--- DATA IN THIS EXERCISE ---

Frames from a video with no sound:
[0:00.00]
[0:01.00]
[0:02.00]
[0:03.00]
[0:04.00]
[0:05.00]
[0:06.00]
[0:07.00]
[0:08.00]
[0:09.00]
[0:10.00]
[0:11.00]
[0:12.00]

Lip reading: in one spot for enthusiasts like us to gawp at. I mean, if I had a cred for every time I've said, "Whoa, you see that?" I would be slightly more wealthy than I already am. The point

---
--- DATA IN THIS EXERCISE ---

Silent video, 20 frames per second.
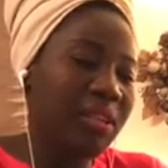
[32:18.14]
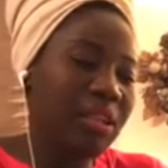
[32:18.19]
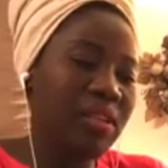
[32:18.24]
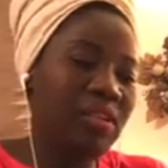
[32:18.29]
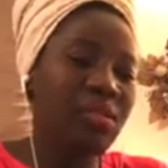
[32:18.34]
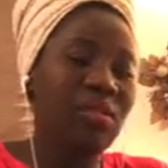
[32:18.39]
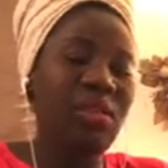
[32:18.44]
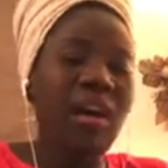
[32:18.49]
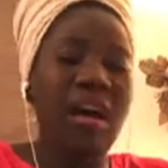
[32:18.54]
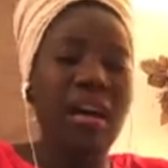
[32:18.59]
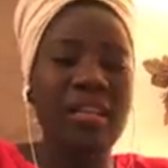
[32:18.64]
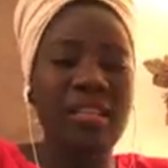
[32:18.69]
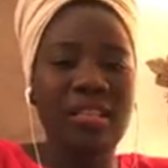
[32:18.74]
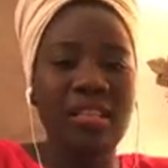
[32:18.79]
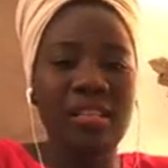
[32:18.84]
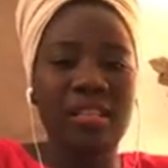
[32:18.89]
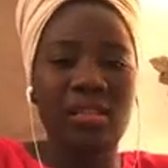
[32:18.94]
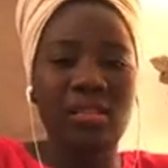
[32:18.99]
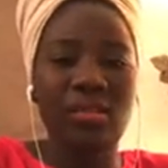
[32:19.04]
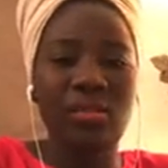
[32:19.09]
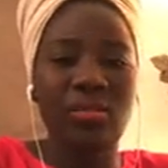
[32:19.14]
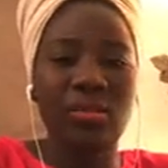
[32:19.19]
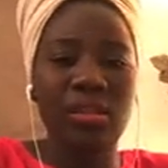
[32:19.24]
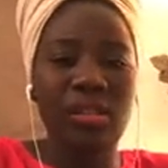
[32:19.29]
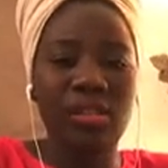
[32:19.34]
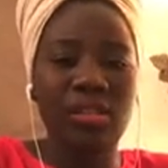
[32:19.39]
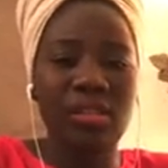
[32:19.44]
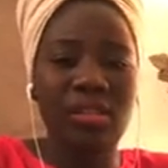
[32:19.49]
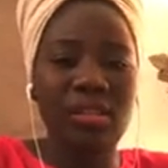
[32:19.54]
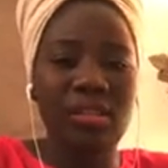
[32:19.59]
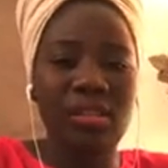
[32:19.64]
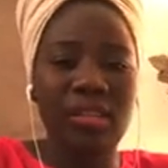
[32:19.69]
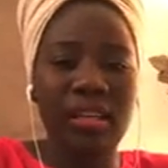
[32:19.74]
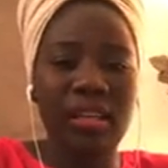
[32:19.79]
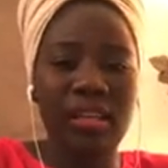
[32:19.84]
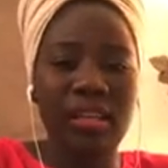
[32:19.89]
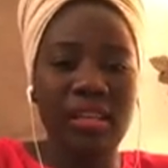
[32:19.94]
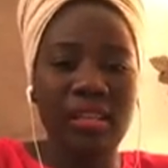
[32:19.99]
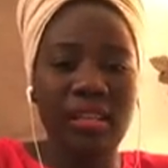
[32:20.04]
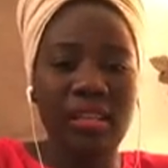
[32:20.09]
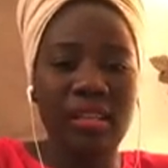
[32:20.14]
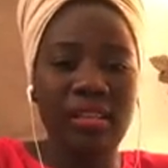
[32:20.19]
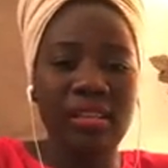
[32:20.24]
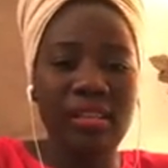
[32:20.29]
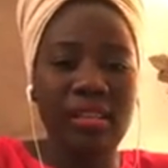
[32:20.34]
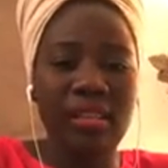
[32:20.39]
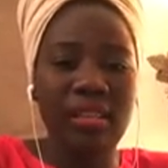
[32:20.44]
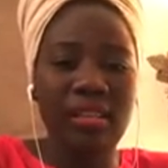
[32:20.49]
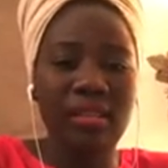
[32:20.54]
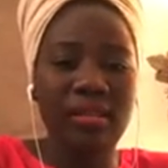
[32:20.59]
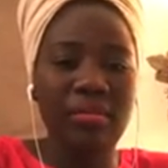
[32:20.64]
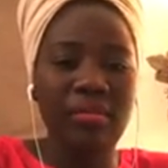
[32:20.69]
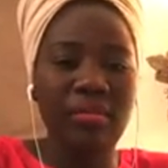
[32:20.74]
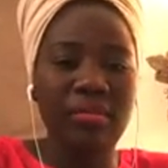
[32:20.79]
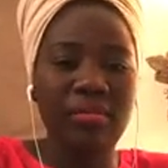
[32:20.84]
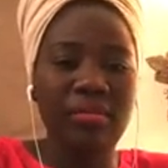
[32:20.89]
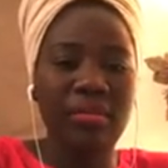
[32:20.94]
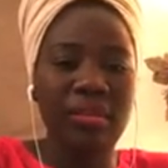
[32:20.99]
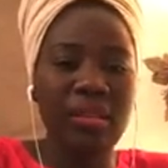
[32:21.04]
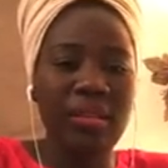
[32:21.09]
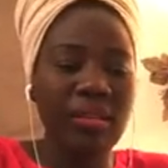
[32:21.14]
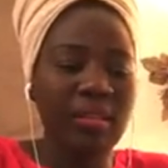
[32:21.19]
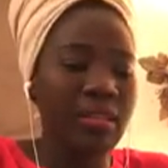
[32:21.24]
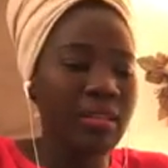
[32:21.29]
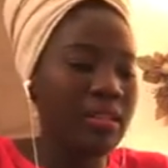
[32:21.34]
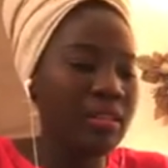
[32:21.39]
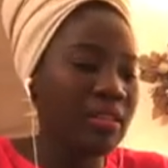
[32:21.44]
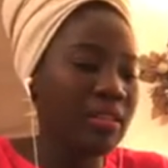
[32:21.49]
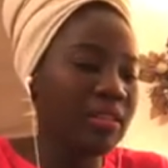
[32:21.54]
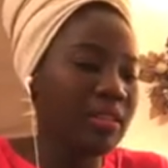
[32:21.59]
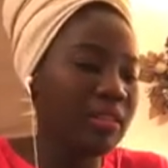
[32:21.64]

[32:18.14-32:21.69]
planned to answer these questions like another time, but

---
--- DATA IN THIS EXERCISE ---

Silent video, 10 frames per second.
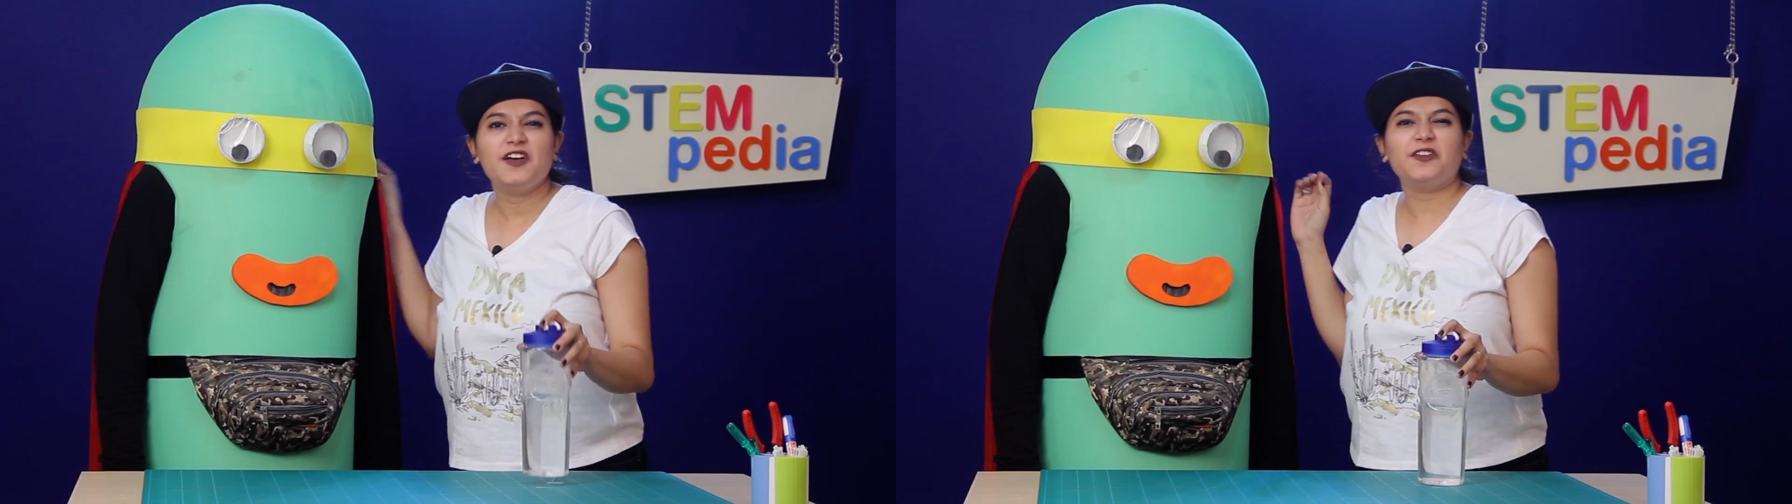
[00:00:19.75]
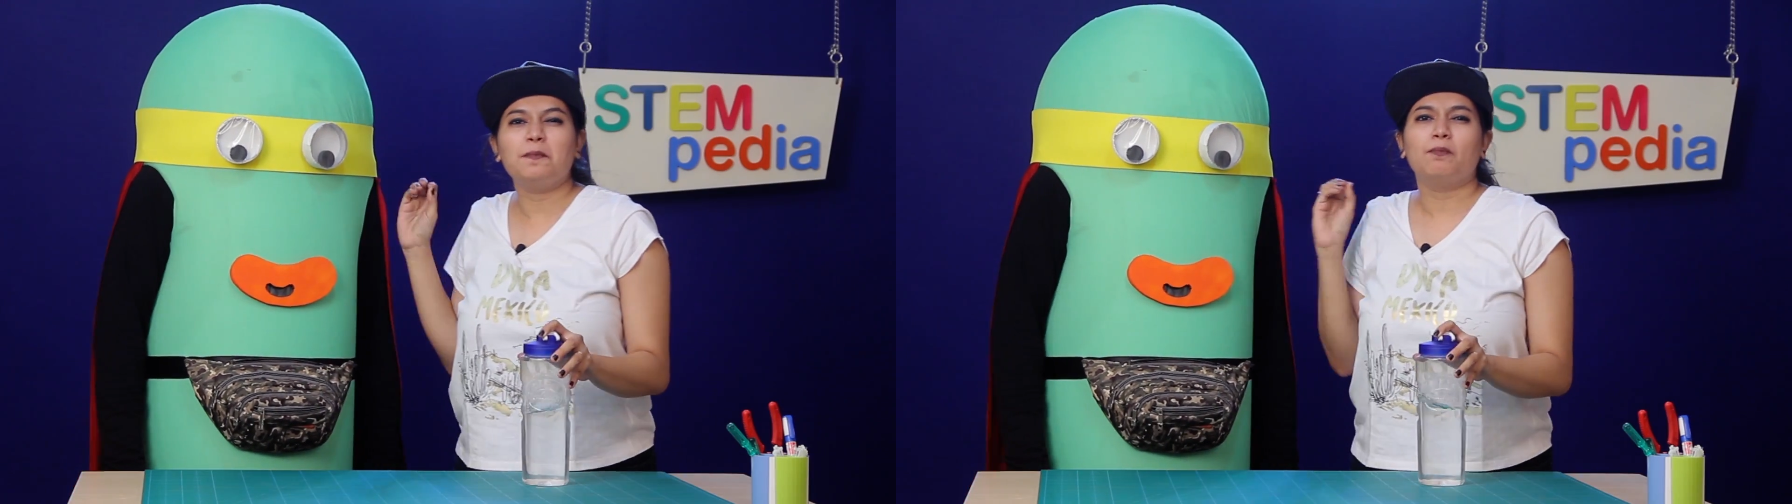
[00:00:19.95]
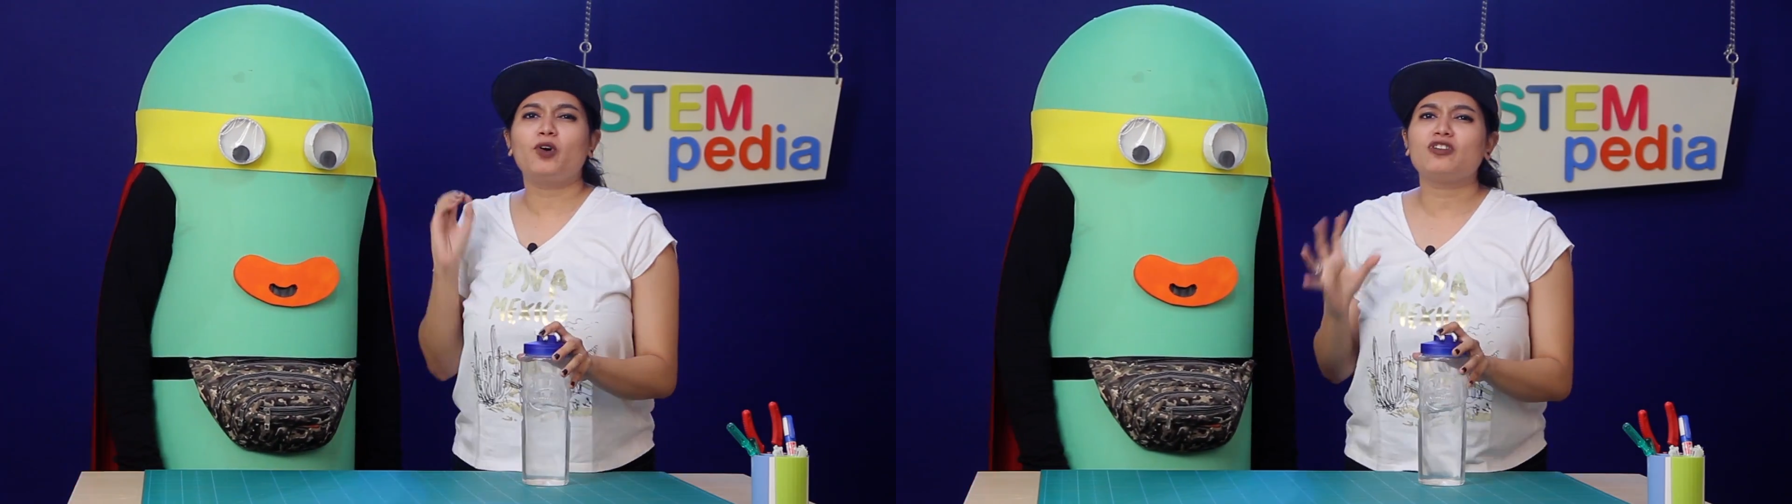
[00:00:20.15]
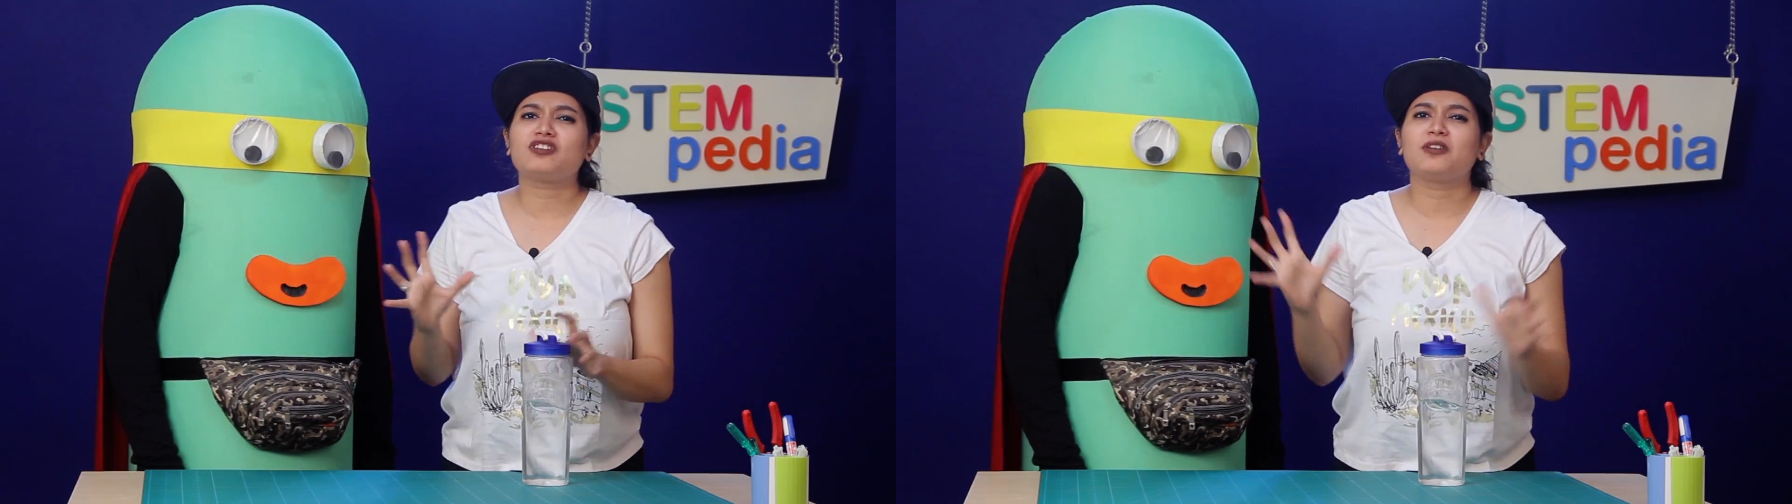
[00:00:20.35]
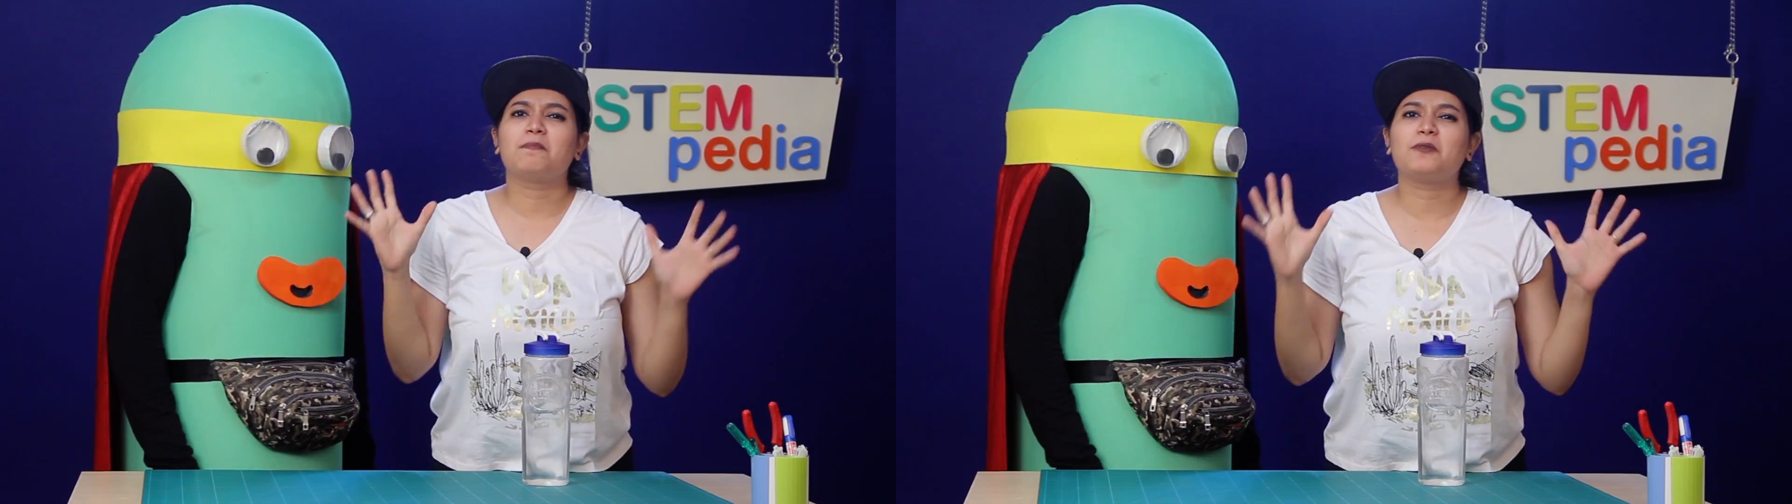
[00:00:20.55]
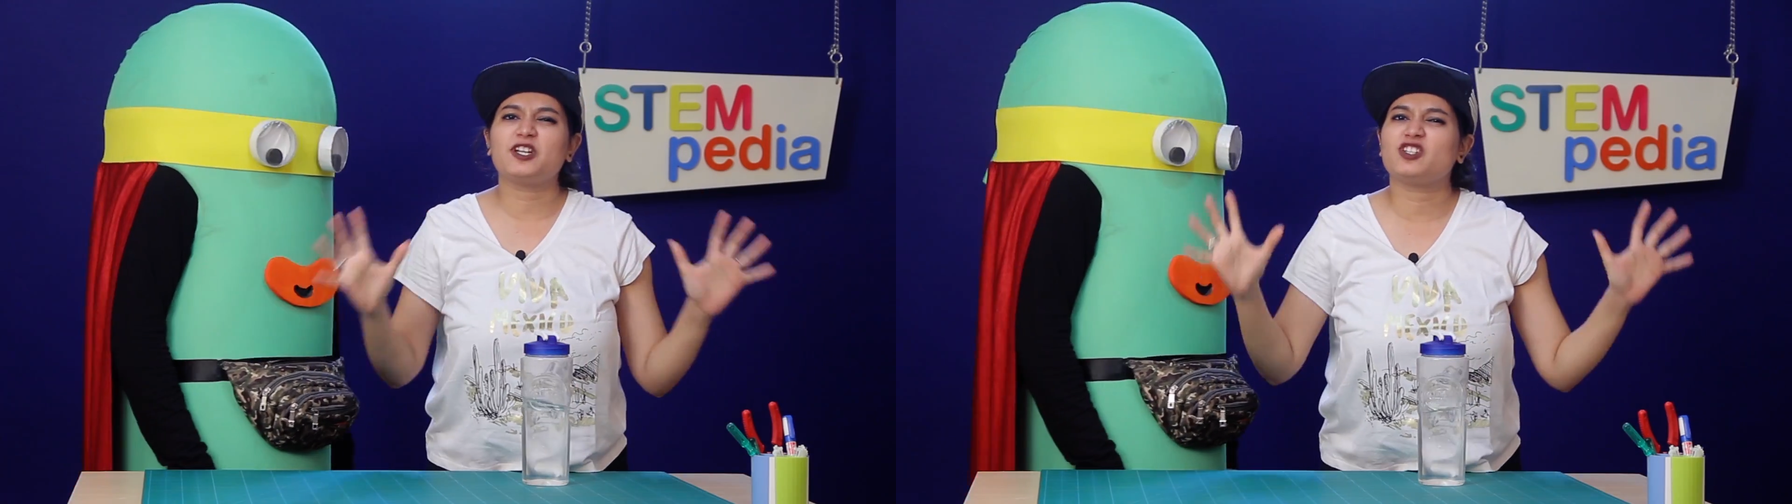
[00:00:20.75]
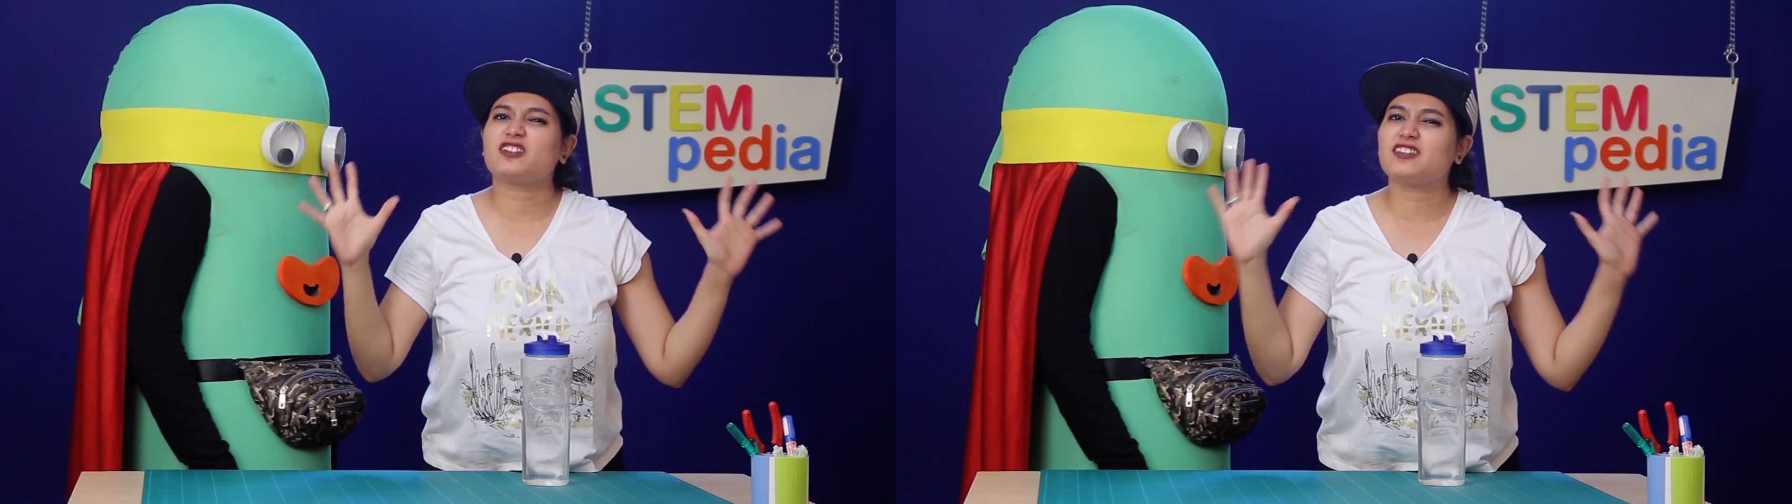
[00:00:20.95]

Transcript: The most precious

---

• TASK OBJECTIVE: Find the lines above that contain the word "second" and copy each one.

• RESPONSE TO THIS EXERCISE:
Silent video, 20 frames per second.
Silent video, 10 frames per second.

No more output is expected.